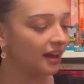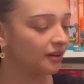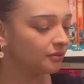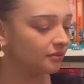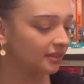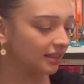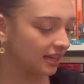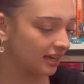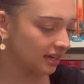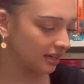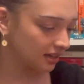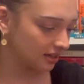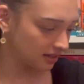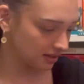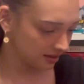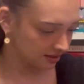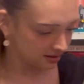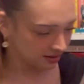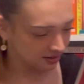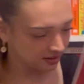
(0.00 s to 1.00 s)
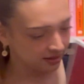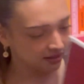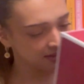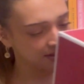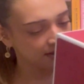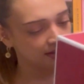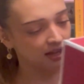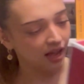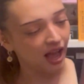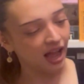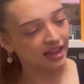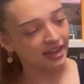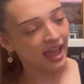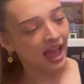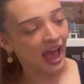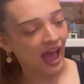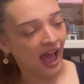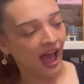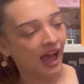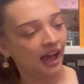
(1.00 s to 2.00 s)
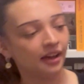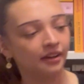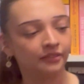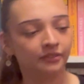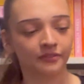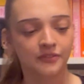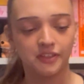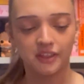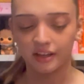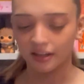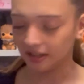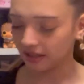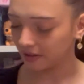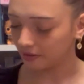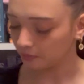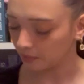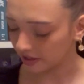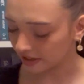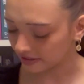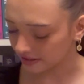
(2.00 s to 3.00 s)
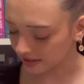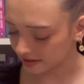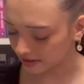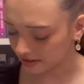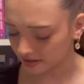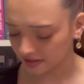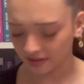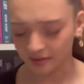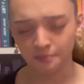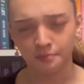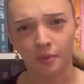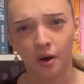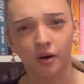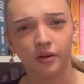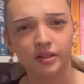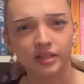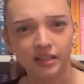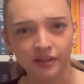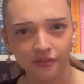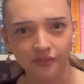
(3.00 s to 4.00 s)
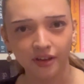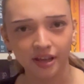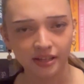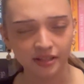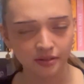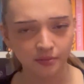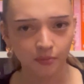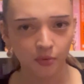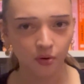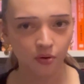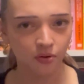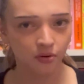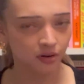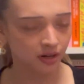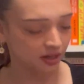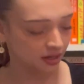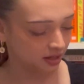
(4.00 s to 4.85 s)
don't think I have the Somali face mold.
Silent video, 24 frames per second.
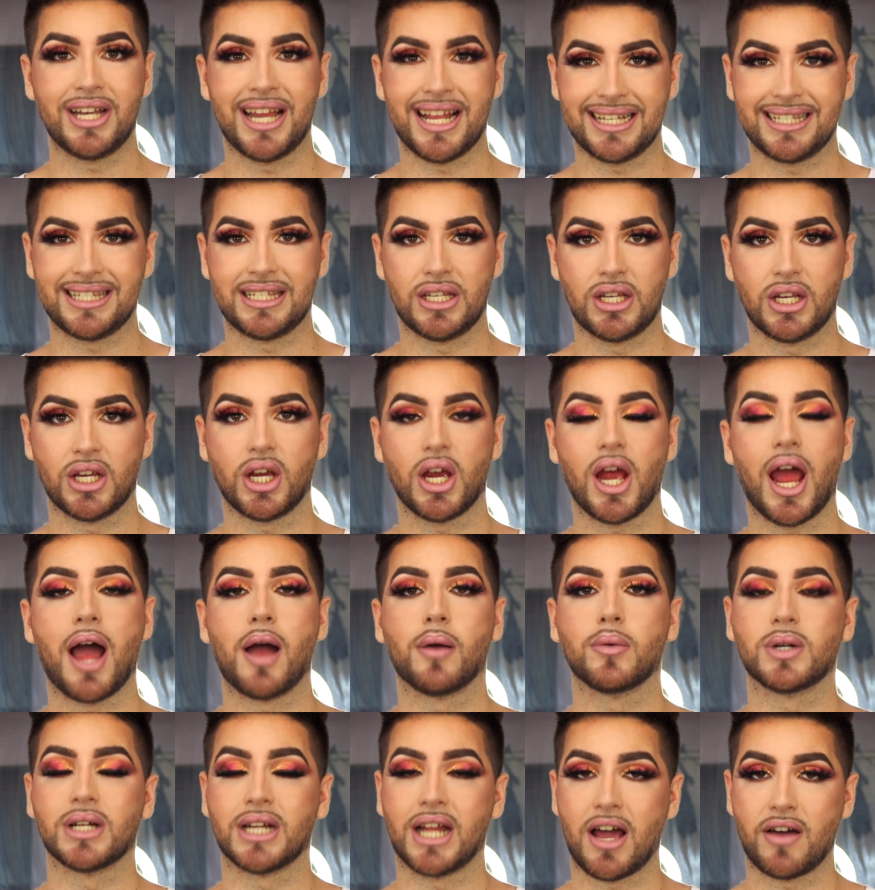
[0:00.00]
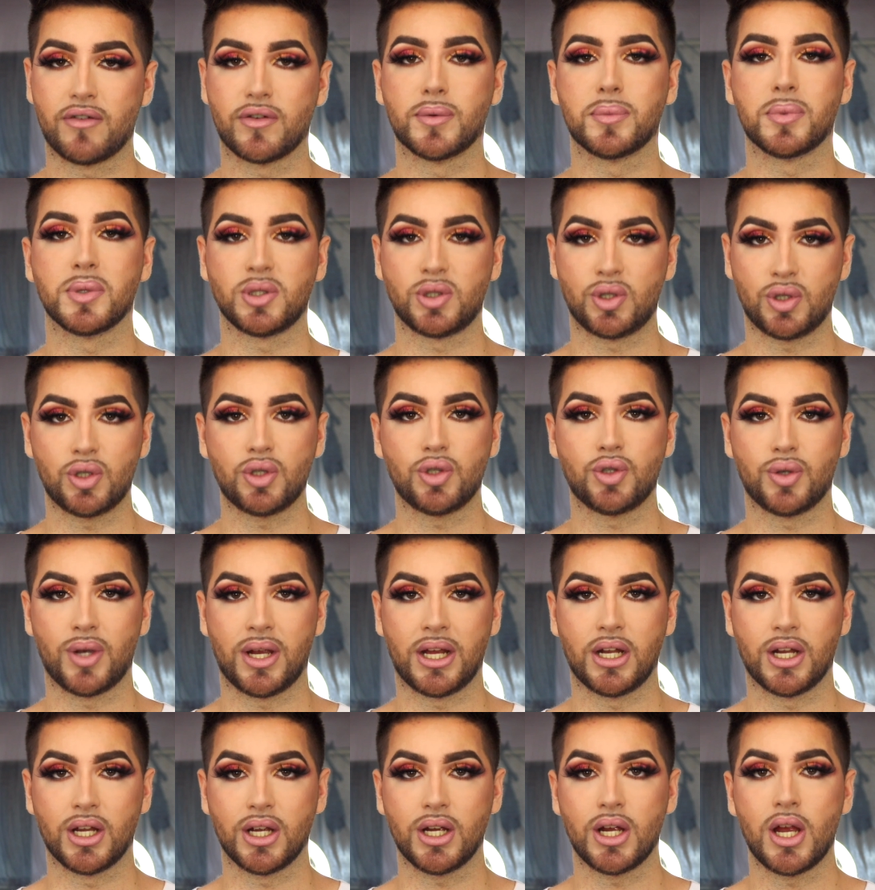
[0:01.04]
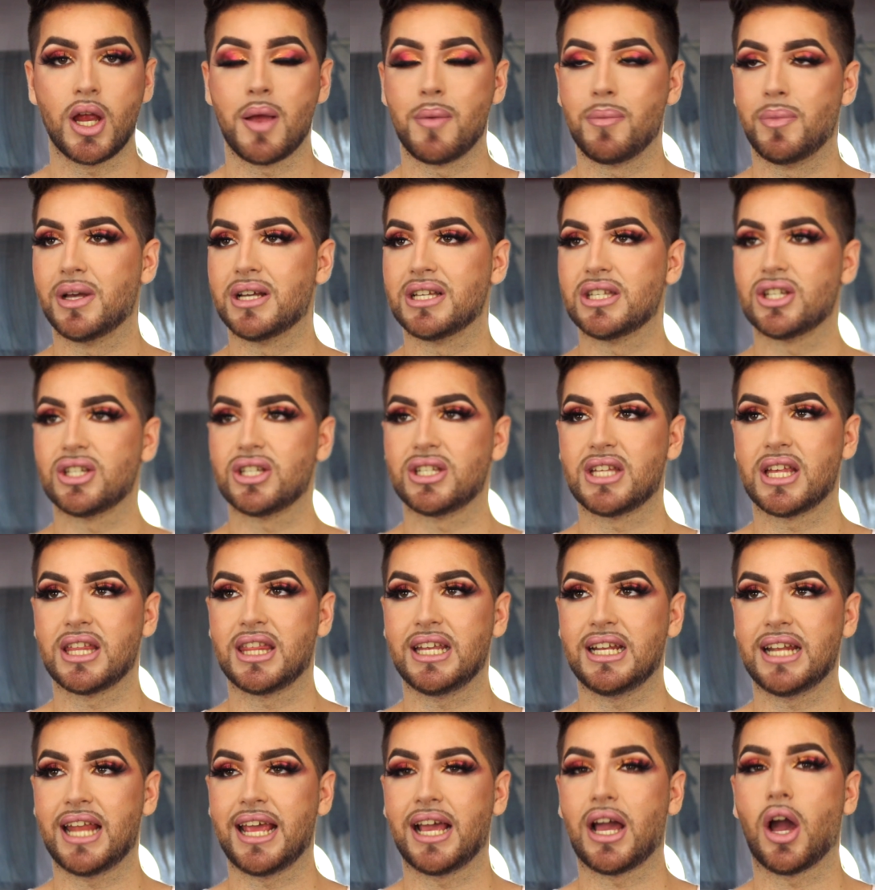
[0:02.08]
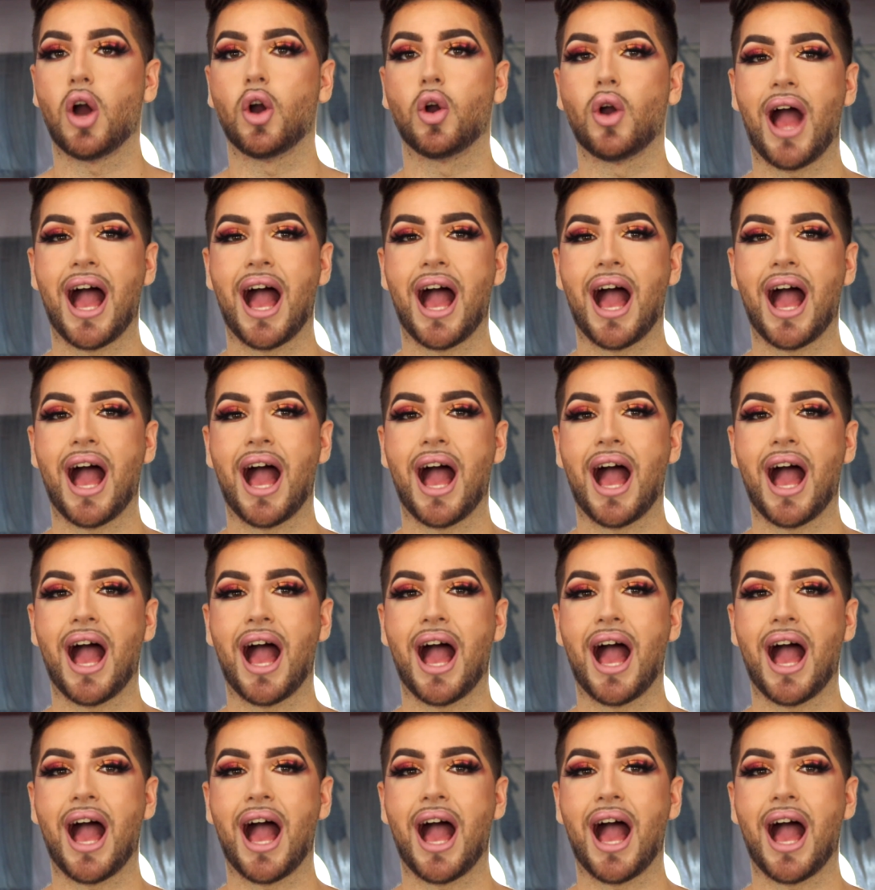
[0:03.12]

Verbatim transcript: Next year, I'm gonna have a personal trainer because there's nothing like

────────────────

*Problem to work on*: Output every record above verbatim, excluding images.

*Task answer*:
(0.00 s to 1.00 s)
(1.00 s to 2.00 s)
(2.00 s to 3.00 s)
(3.00 s to 4.00 s)
(4.00 s to 4.85 s)
don't think I have the Somali face mold.
Silent video, 24 frames per second.
[0:00.00]
[0:01.04]
[0:02.08]
[0:03.12]

Verbatim transcript: Next year, I'm gonna have a personal trainer because there's nothing like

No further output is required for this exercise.